Start of Block
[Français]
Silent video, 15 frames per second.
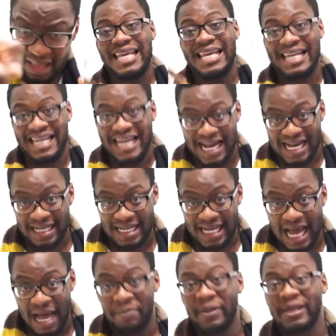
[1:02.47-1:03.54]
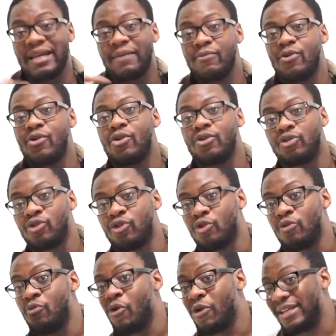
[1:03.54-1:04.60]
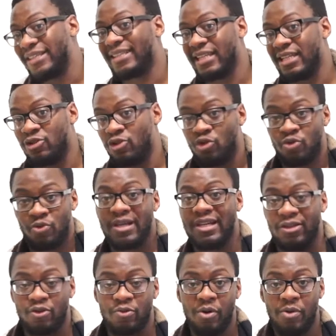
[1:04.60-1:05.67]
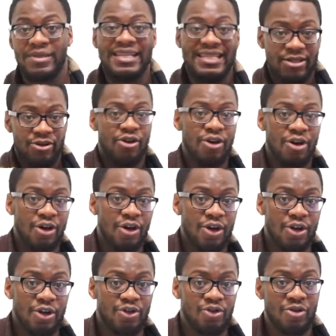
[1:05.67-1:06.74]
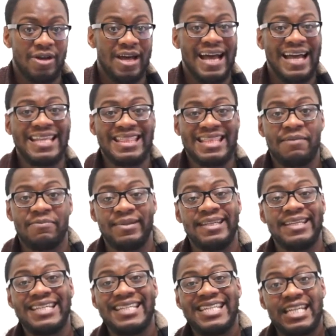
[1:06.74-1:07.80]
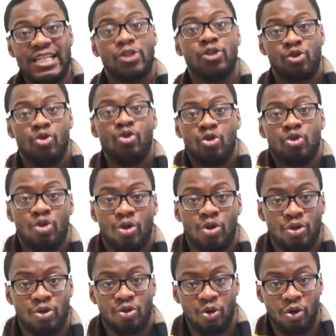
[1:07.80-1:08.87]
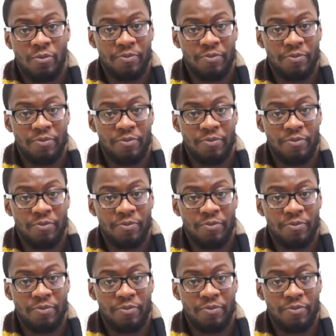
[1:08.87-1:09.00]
Et là, après la mort de Moïse et Josué, les deux premiers leaders, Dieu a établi des juges sur le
End of Block
A word-for-word retyping of every record is required, without the pictures.

## ANSWER TO THIS PROBLEM
[Français]
Silent video, 15 frames per second.
[1:02.47-1:03.54]
[1:03.54-1:04.60]
[1:04.60-1:05.67]
[1:05.67-1:06.74]
[1:06.74-1:07.80]
[1:07.80-1:08.87]
[1:08.87-1:09.00]
Et là, après la mort de Moïse et Josué, les deux premiers leaders, Dieu a établi des juges sur le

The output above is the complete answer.